== Segment start ==

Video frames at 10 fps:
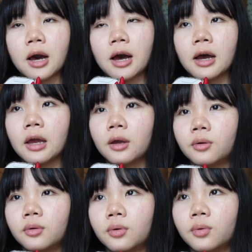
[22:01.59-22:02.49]

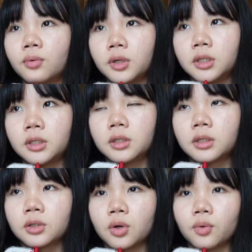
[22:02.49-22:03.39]
I
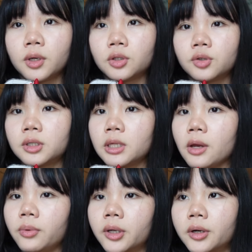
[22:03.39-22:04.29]
was going to
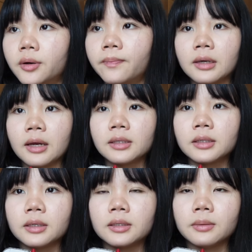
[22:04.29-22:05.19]
stay with her.
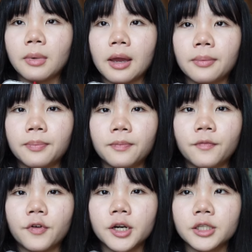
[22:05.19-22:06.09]
That is my
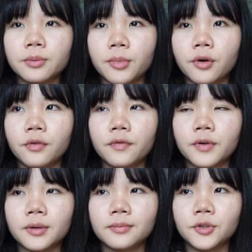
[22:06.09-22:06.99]
first move
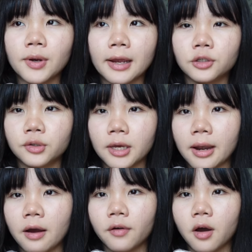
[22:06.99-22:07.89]
trying to get
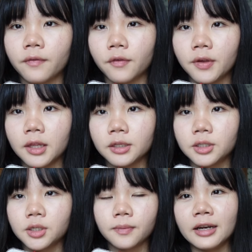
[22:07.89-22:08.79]
out of the
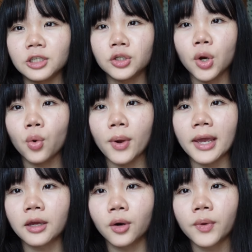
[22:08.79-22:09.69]
village. There's no
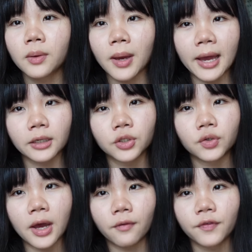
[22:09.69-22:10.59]
way going back
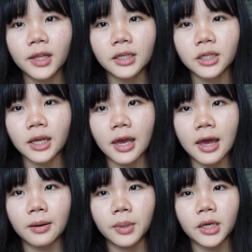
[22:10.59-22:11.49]
to that village
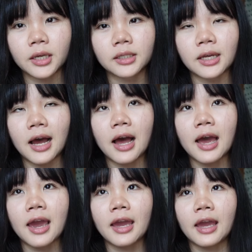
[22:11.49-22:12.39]
again, because
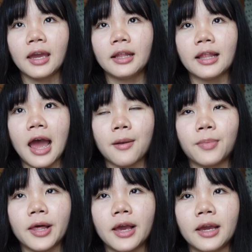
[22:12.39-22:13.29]
I hate that
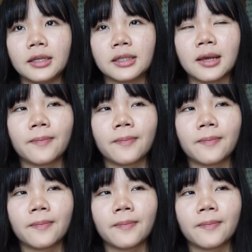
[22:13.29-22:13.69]
place.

== Segment end ==

### Task directions
Print the entries above word for word, without pictures.

### Answer to this task
Video frames at 10 fps:
[22:01.59-22:02.49]

[22:02.49-22:03.39]
I
[22:03.39-22:04.29]
was going to
[22:04.29-22:05.19]
stay with her.
[22:05.19-22:06.09]
That is my
[22:06.09-22:06.99]
first move
[22:06.99-22:07.89]
trying to get
[22:07.89-22:08.79]
out of the
[22:08.79-22:09.69]
village. There's no
[22:09.69-22:10.59]
way going back
[22:10.59-22:11.49]
to that village
[22:11.49-22:12.39]
again, because
[22:12.39-22:13.29]
I hate that
[22:13.29-22:13.69]
place.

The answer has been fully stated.